**PROBLEM DETAILS:** Retype, word for word, every line starting at the line with "(11.00 s to 12.00 s)" and ending with the final line of the entries; skip the pictures.

**EXERCISE DATA:**
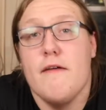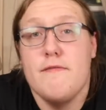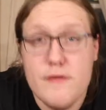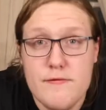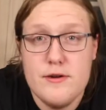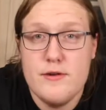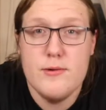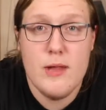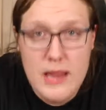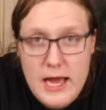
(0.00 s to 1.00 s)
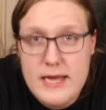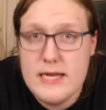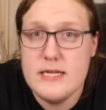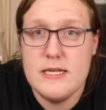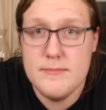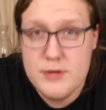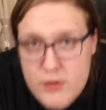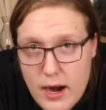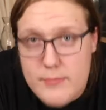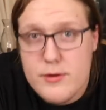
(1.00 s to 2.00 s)
Feel free to like and
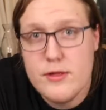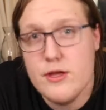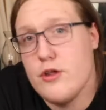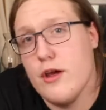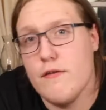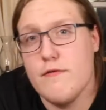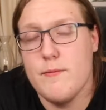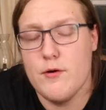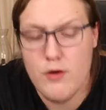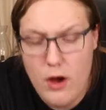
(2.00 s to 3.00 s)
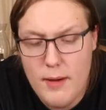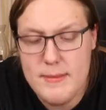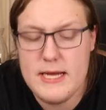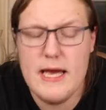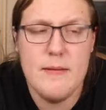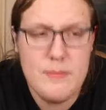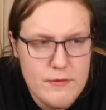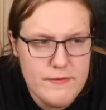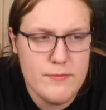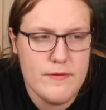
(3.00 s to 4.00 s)
subscribe to this channel for more comic and
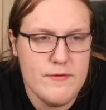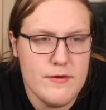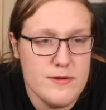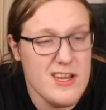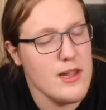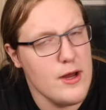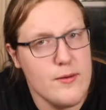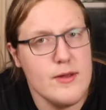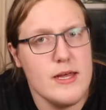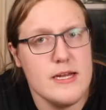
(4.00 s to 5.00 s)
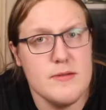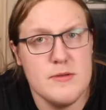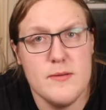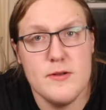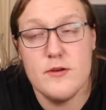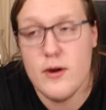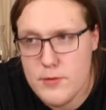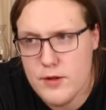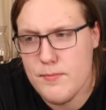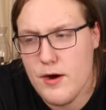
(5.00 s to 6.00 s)
movie reviews. Along with that, some
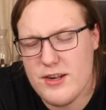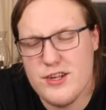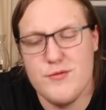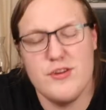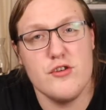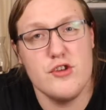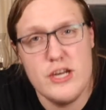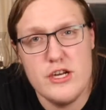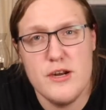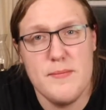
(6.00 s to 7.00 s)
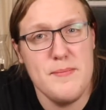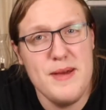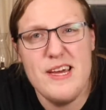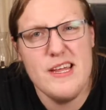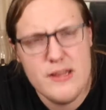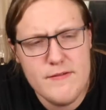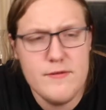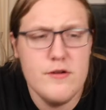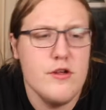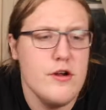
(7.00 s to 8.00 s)
subscription boxes, which I'll change up a bit in the
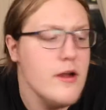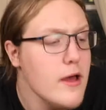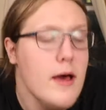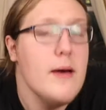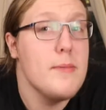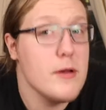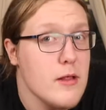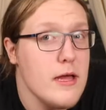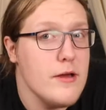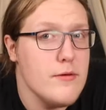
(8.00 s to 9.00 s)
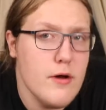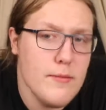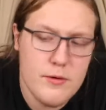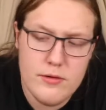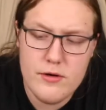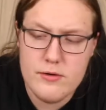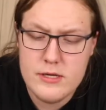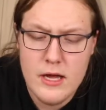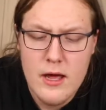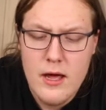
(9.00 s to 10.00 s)
future. But I'll let you know about
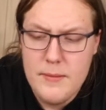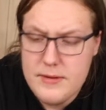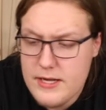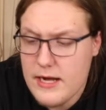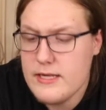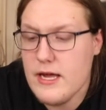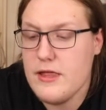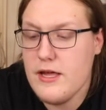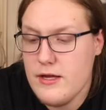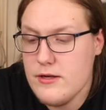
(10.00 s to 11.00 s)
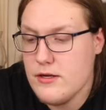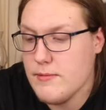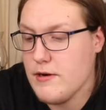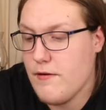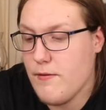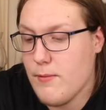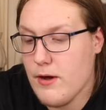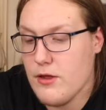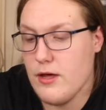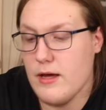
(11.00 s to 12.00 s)
those. Besides that, thank you so much for
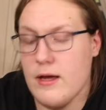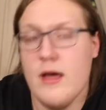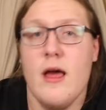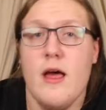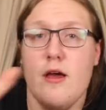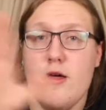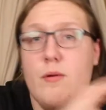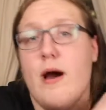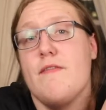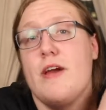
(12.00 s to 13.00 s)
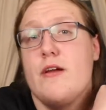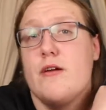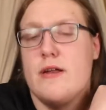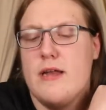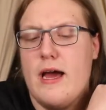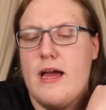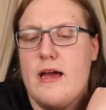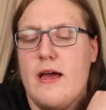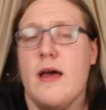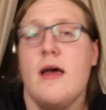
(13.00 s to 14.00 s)
watching. You have a good
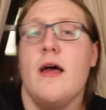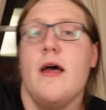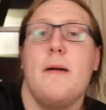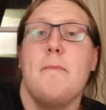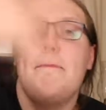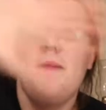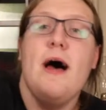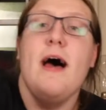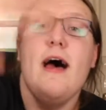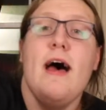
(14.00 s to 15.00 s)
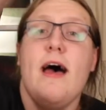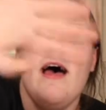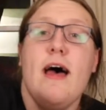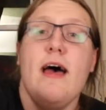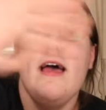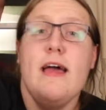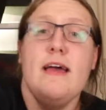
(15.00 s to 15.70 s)
night. Bye!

**EXPECTED OUTPUT:**
(11.00 s to 12.00 s)
those. Besides that, thank you so much for
(12.00 s to 13.00 s)
(13.00 s to 14.00 s)
watching. You have a good
(14.00 s to 15.00 s)
(15.00 s to 15.70 s)
night. Bye!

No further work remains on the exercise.